It’s Halloween! Are you dressing up?
Even as a kid, the juiciest thing about Halloween for me was the costume.
I’ve always loved costumes. Over the years I’ve donned them for skits and performances at church and school, for Halloween, and just for play. Every few years I ponder throwing a midwinter costume party.
I love how costumes transform and surprise. When I put on a costume, suddenly my voice changes pitch and tempo, I stand and gesture in new ways, and my desires and attitudes shift too. (Try on sturdy cowboy boots and see if you don’t start lumbering along, bow-legged, and begin to drawl. Wrap a black boa around your neck, even over a t-shirt, and notice how your sense of yourself changes, how racy new ideas and fantasies pop into your head. And then adorn yourself with a pink one instead; any changes?)
How freeing to let go of the confines of my usual self! How exhilarating, to act how I think I can’t or mustn’t. Or to allow a mysterious Other to emerge and come alive. Even “playing a type” can be fun relief from a tight self-concept.

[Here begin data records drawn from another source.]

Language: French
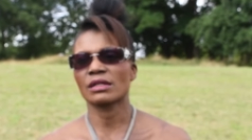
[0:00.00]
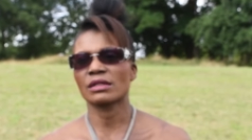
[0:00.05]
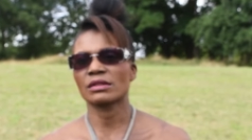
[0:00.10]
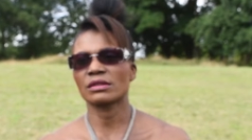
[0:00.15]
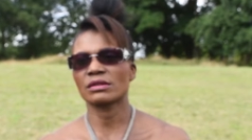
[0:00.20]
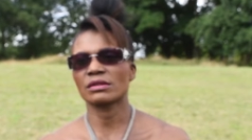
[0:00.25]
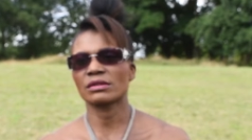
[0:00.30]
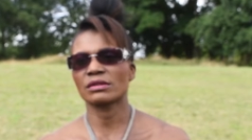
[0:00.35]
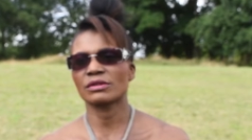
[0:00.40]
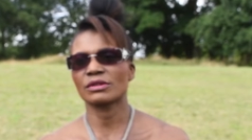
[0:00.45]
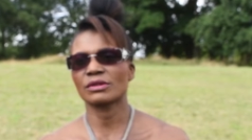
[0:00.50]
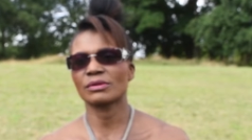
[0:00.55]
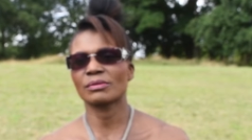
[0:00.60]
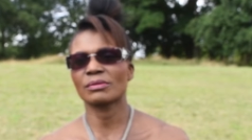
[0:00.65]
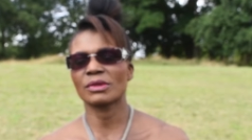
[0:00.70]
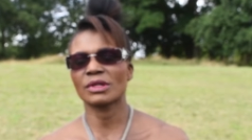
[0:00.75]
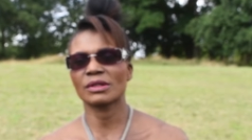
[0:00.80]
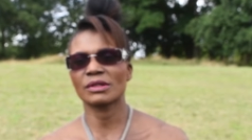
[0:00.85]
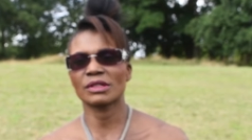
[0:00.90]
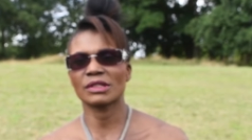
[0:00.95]
Euh,
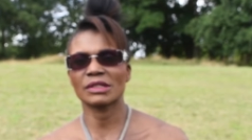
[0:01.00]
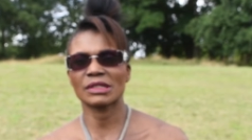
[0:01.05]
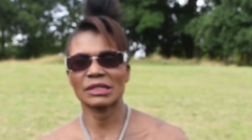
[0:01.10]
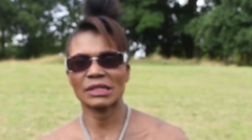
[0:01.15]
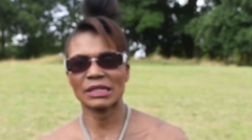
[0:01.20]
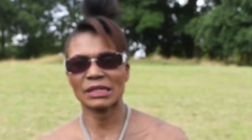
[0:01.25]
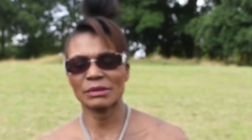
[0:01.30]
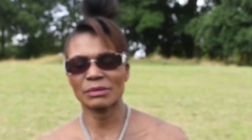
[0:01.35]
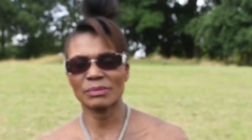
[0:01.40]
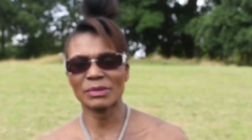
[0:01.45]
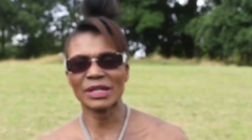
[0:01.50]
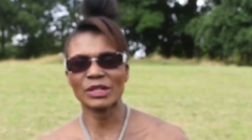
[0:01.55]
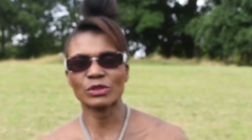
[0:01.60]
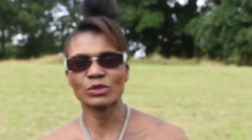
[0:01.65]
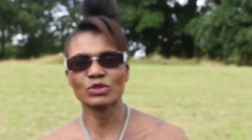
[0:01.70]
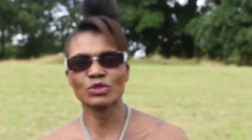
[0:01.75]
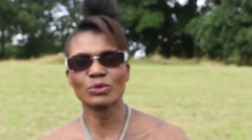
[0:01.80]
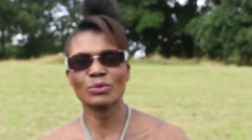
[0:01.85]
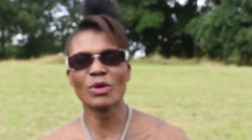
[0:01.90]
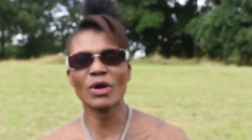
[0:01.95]

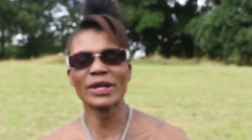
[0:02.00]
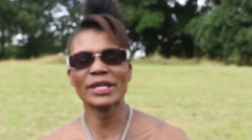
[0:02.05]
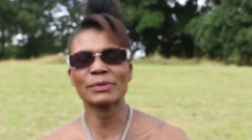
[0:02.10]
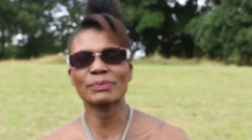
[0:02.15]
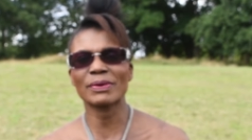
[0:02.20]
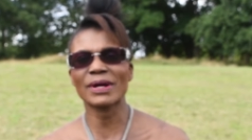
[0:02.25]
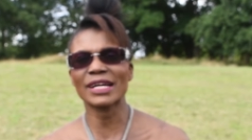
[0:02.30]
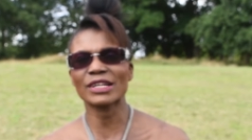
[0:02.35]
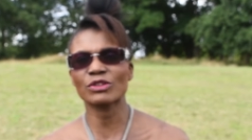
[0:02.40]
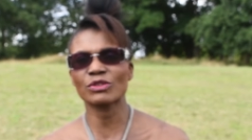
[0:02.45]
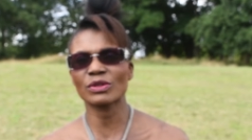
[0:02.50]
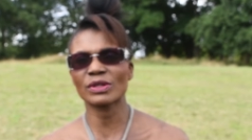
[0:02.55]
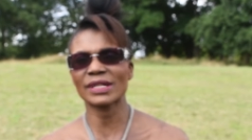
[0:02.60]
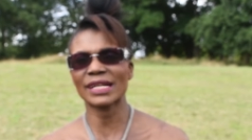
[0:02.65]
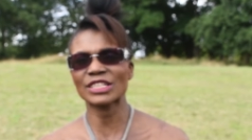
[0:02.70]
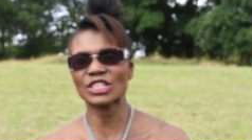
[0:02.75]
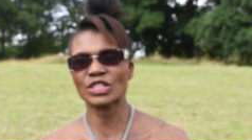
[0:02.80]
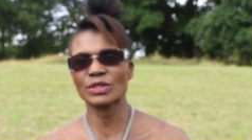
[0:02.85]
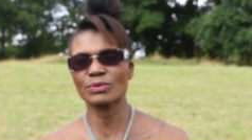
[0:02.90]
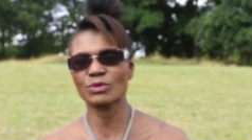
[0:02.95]
malheureusement, il paraît que
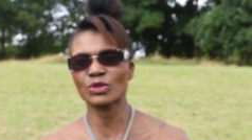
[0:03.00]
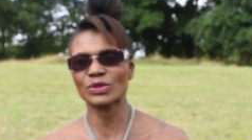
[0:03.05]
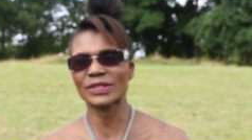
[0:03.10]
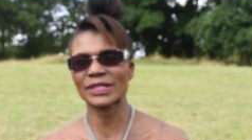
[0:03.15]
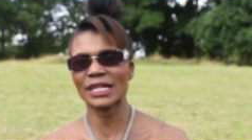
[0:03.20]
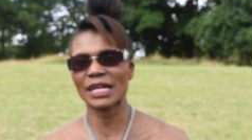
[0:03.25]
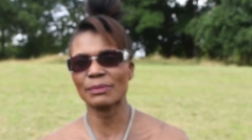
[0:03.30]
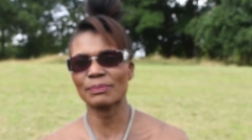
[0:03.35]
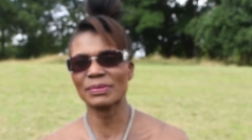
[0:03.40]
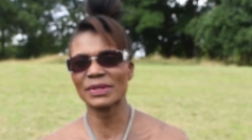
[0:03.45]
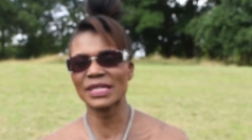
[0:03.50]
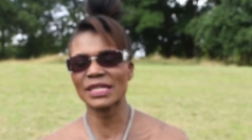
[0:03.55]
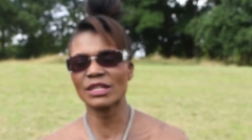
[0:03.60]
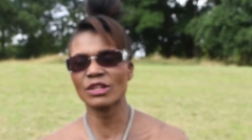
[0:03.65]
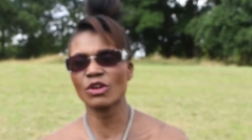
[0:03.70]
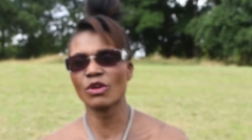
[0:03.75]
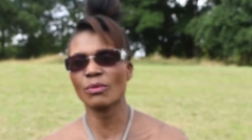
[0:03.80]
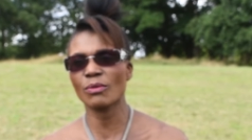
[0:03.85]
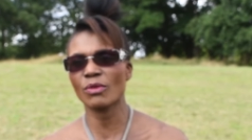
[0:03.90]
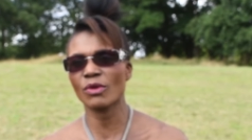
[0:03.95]
la chimiothérapie,
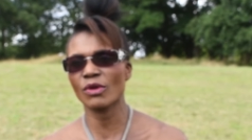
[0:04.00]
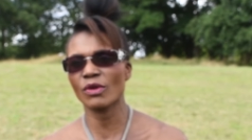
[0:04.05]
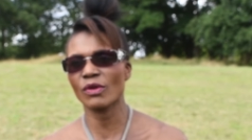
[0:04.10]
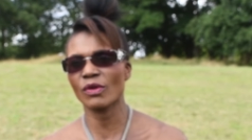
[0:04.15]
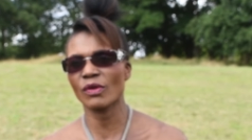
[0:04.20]
comme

I guess costumes also tickle my creative funny bone. I like the challenge and playfulness of pulling together the ensemble, usually out of whatever I have on hand. I’ve always kept a “dress-up box,” even before we had kids, and still do though they’ve grown and gone. Donning a costume I’ve created and letting it expand me feels like writing a play in real time using my body and voice to generate the script.

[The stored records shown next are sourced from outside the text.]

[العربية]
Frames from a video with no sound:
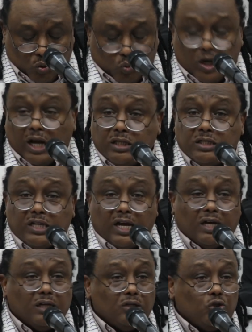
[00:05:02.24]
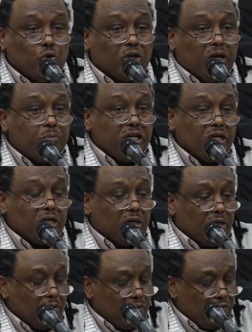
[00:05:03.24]
والحديث عن دور
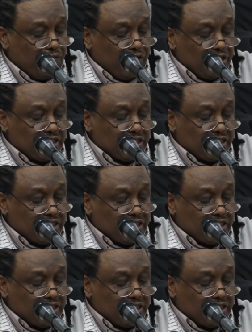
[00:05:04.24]
أمريكا في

I especially love it when my friends do not recognize me.
The funny thing, though, is that the costumes I’ve worn on Halloween have varied little over time. In the many years that I dressed up, nearly every single Halloween I was either a witch or some type of gypsy fortuneteller.
Something pretty exotic and alluring, I guess, when I was a kid, and during my academic and attorney days.
I wonder if all that dressing up helped me move closer to that reality?
As you look back, did your Halloween costumes have a pattern? Did the costumes you wore as a child differ from those you chose as an adult? Have you become anything you once put on?
I haven’t dressed up much for Halloween in recent years. The old theme doesn’t seem so exotic any more; what would I choose now? Maybe an earth sprite or a ditzy woman or a crazy artist? Oh, I know–an opera singer would be fun! I’d get to wear a gorgeous dress, adorn myself with big jewelry, sing boldly, and act mercurial. (Or maybe that’s too close to my usual self…)
What would you choose?
(Unfortunately, I could not any pictures of my many witch/fortuneteller costumes.)